Soldados indios y chinos mueren en un enfrentamiento en la frontera

Al final, la sangre sí que ha llegado al río en el Himalaya. Después de seis semanas de gran tensión en la frontera provisional que separa a India y China, ayer por la noche soldados de ambos bandos se enfrentaron en el valle de Galwan, situado al este de la región india de Ladakh. Como consecuencia del choque, en el que no se emplearon armas de fuego, al menos tres militares indios -dos soldados y un oficial- han fallecido. Diferentes fuentes indias cifran en cinco el número de uniformados chinos muertos, pero Pekín no ha proporcionado el dato exacto. La prensa oficial se ha limitado a confirmar que el gigante asiático también ha sufrido bajas.

Es la primera vez desde 1975 que se producen víctimas mortales en este conflicto territorial que ya en 1962 provocó una guerra entre los dos países más poblados del planeta. Como en todo lo que sucede a lo largo de los casi 3.500 kilómetros de la Línea Actual de Control, trazada para evitar este tipo de escaramuzas, los datos sobre lo sucedido ayer son escasos y confusos. India se ha limitado a informar del suceso y del número de fallecidos, pero no ha aclarado las circunstancias en las que se ha producido. El escueto comunicado oficial concluye informando de que «militares de ambos países están dialogando sobre el terreno para buscar una solución». El periódico The Hindu asegura que los reunidos tienen el rango de general.

Pekín, por su parte, ha culpado a Nueva Delhi de la situación. «Han provocado y atacado la zona de China, causando una pelea grave. China ha protestado ya oficialmente y exige a India que controle a sus soldados en el frente y que evite movimientos unilaterales que puedan complicar aún más la situación en la frontera», ha dicho hoy el portavoz del Ministerio de Asuntos Exteriores, Zhao Lijian, quien ha denunciado que han sido los soldados indios los que han protagonizado una incursión ilegal en territorio chino. El analista de Defensa indio Ajai Shukla, sin embargo, ha recordado en Twitter que el Valle de Galwan está administrado por India desde 1962 y ha asegurado que China «ha capturado y liberado a varios soldados indios y continúa reteniendo a un mayor».

El chispazo llega en un momento especialmente delicado. Tanto China como India están en manos de dirigentes que alientan el nacionalismo y hacen ostentación de una fuerte personalidad que a menudo coquetea con la soberbia: a un lado está Xi Jinping, el presidente chino más poderoso desde Mao Zedong; y, al otro, Narendra Modi, un integrista hindú acusado incluso de haber facilitado masacres cuando era gobernador. En ambos países, lastrados por los estragos sociales y económicos provocados por el coronavirus, los sectores más ultras de la población reclaman que la provocación no quede sin castigo.

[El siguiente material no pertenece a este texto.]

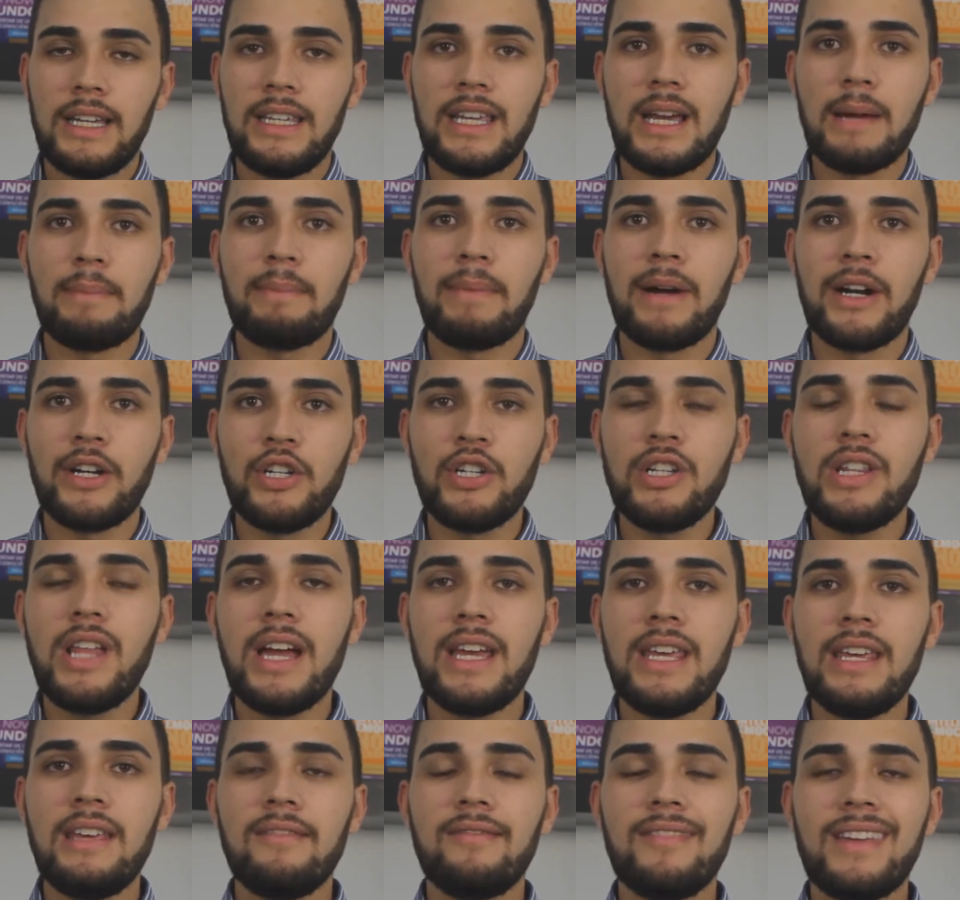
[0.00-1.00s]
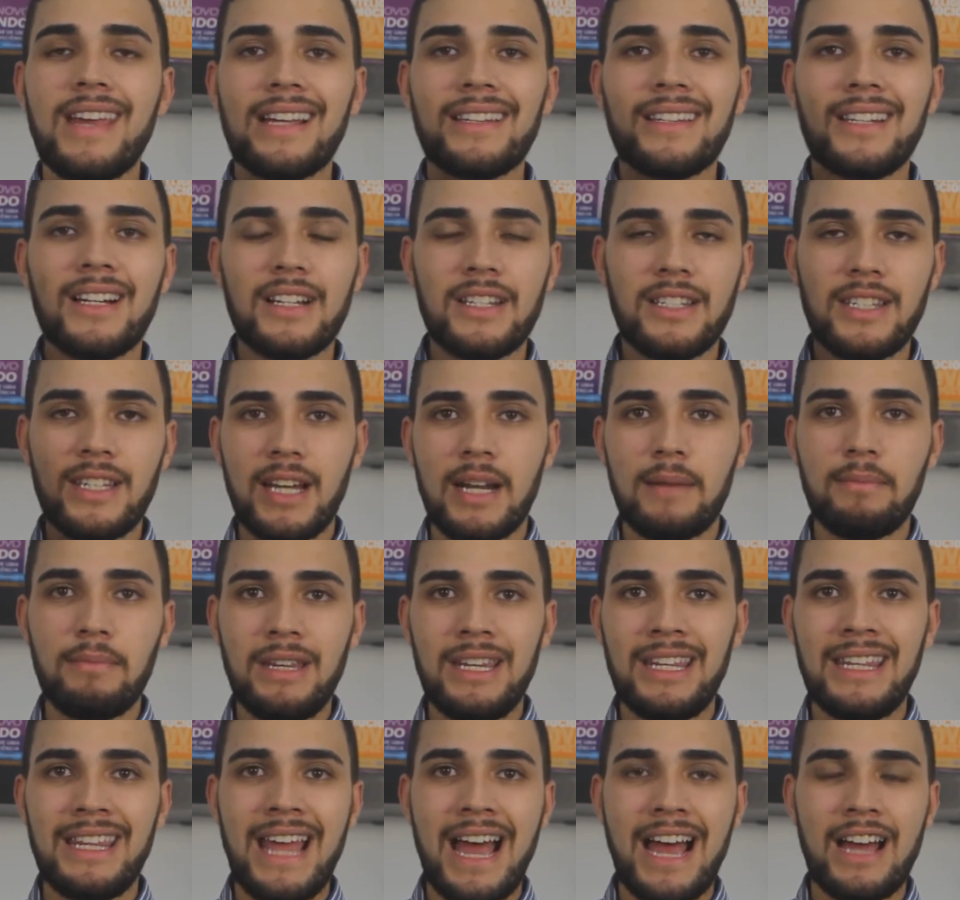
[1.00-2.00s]
E a partir daí vem a terceira
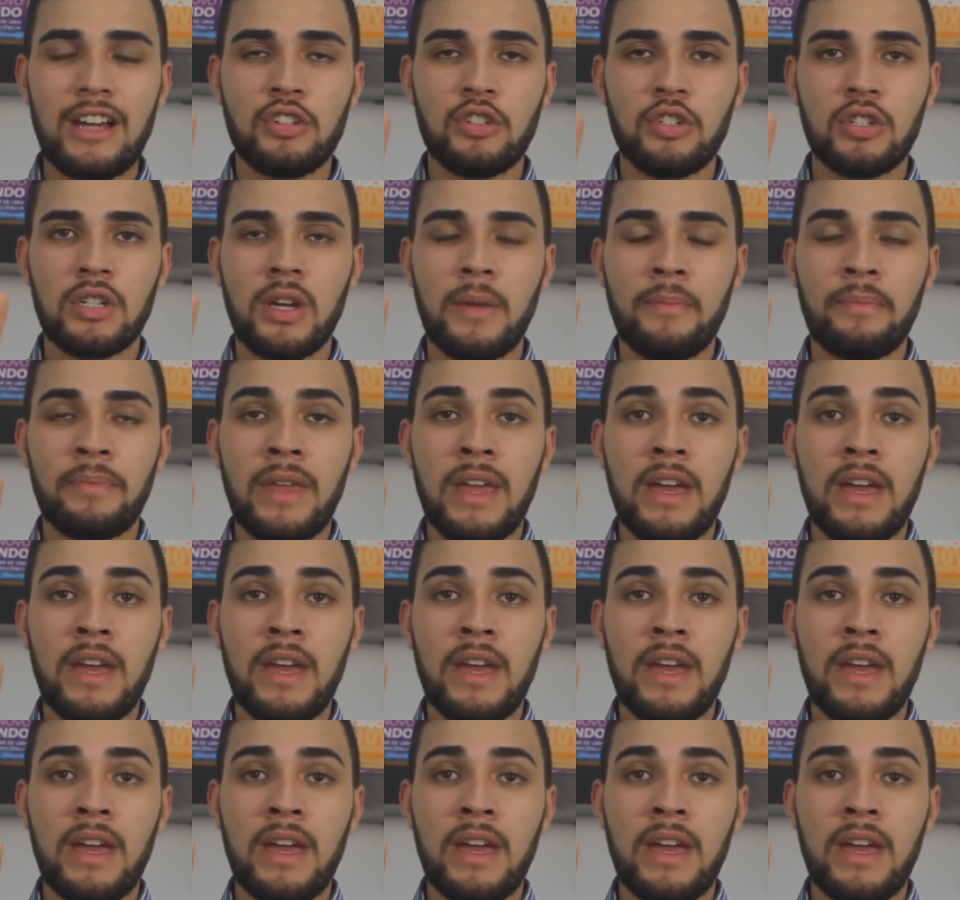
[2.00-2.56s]
habilidade.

«Quiero advertirles a los indios de que no caigan en la soberbia. Que no malinterpreten la contención de China como una debilidad. China no quiere un enfrentamiento con India, pero tampoco lo teme», ha escrito Hu Xijin, editor jefe del diario ultranacionalista chino Global Times, que está controlado por el Partido Comunista. «Ha llegado el momento para que India responda a estas incursiones chinas que son una violación flagrante de nuestros derechos territoriales y ponga fin a estos ataques», ha respondido en tono mucho más amenazante el capitán indio Amarinder Singh.

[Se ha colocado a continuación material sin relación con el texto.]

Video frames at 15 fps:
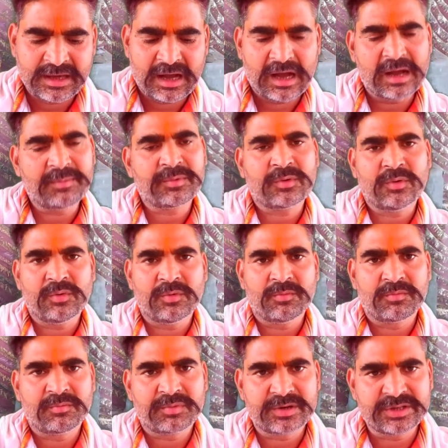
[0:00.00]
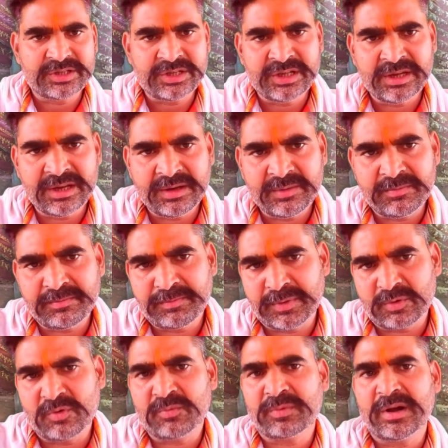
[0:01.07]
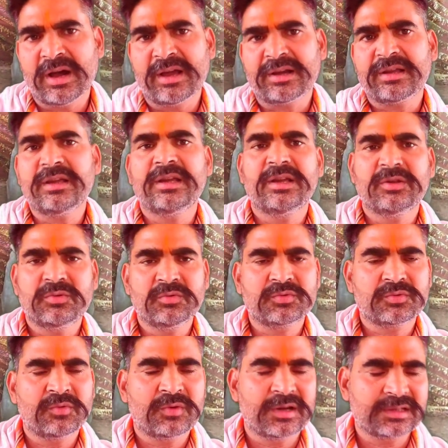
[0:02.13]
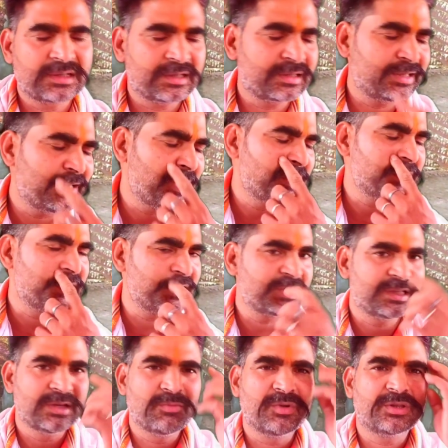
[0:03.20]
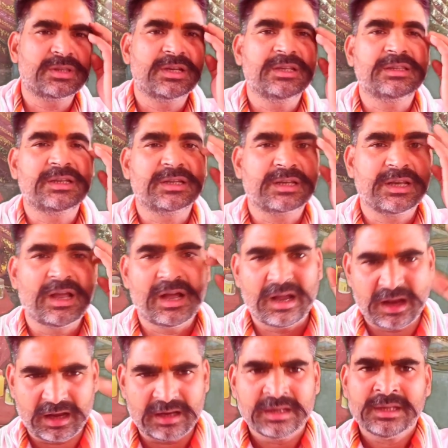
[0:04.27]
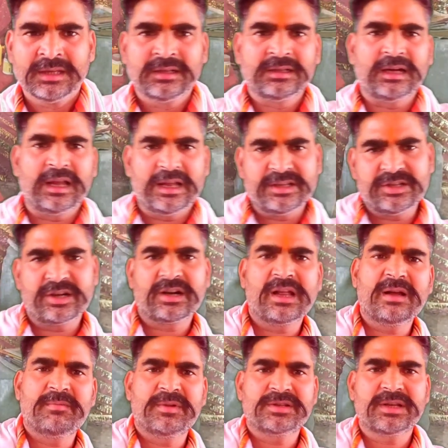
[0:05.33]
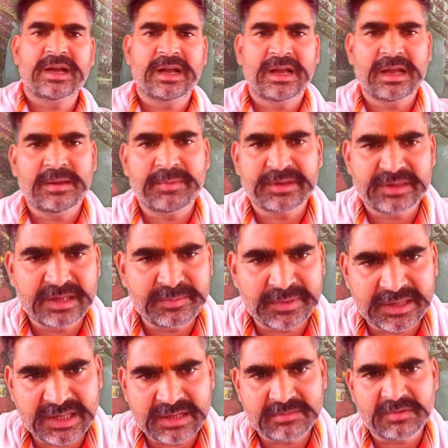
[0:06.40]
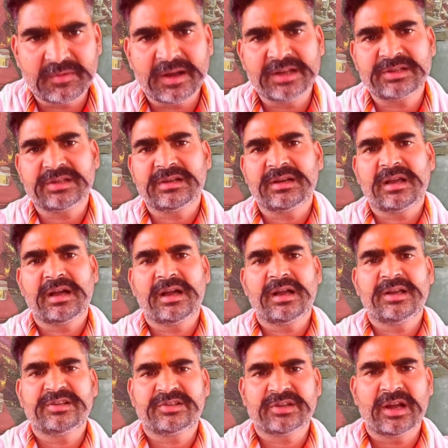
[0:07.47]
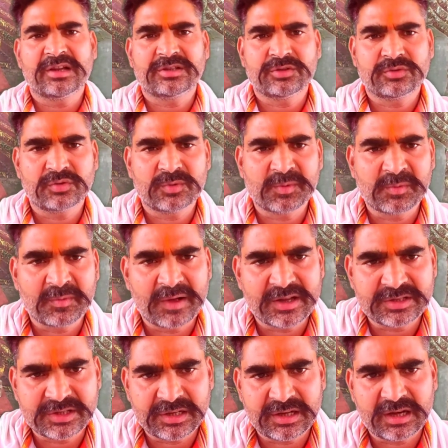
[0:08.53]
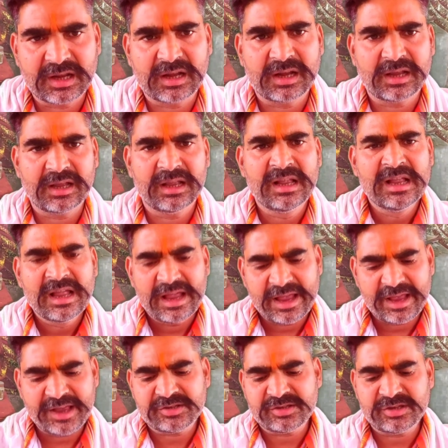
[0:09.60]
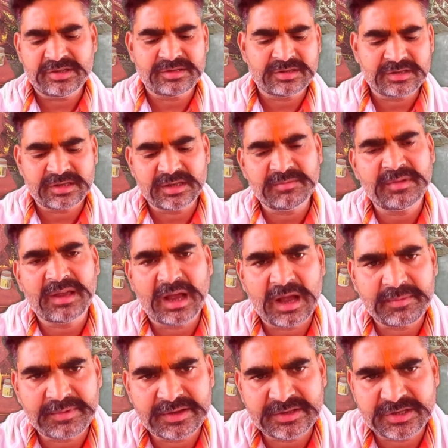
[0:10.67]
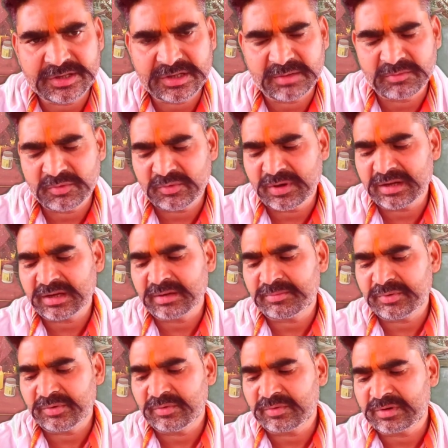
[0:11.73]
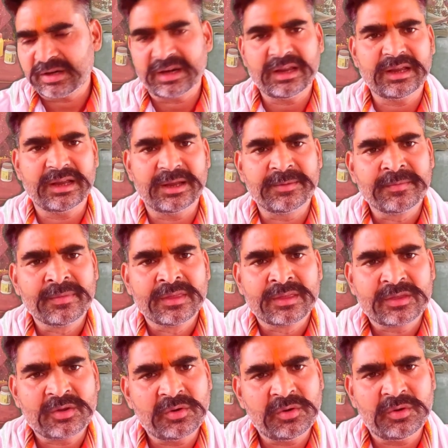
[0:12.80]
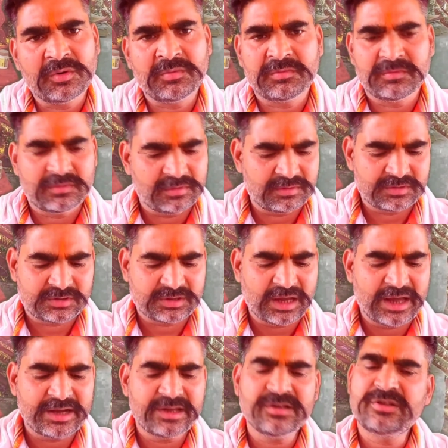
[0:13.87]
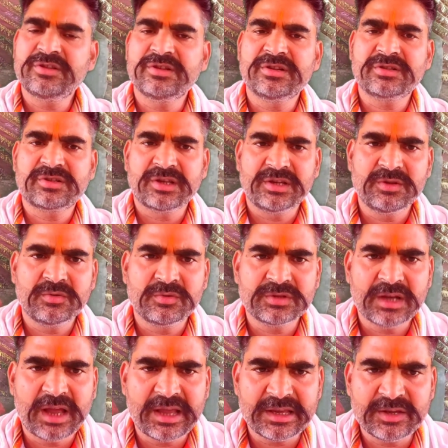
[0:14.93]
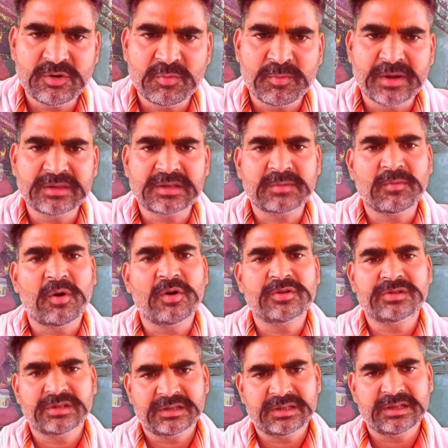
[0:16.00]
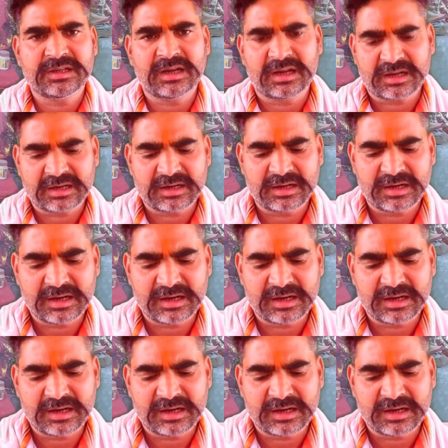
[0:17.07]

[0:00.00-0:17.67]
कि आपको किसी परोपकार के हेतु उसको कर सकते हैं जैसे किसी मित्र मित्र के यहाँ लड़ाई झगड़ा मचा है पति पत्नी विवाद चल रहा है सास ससुर में विवाद चल रहा है ऐसी स्थिति में आप ऐसे सम्मोहन का प्रयोग करेंगे तो सारी चीज़ें सही हो जाएंगी और मंत्र बहुत जल्दी कार्य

Curiosamente, el enfrentamiento se ha producido cuando, teóricamente, ambos bandos habían acordado reducir la tensión. «Nuestras tropas fronterizas habían alcanzado un consenso el pasado día 6, pero, sorprendentemente, el día 15 los soldados indios cruzaron la frontera en dos ocasiones violando el acuerdo», ha afirmado Zhao. Si la situación no empeora y los planes cambian, los líderes de India y China, que se acusan mutuamente de construir carreteras a ambos lados de la Línea Actual de Control, deberían encontrarse con el de Rusia el próximo día 22.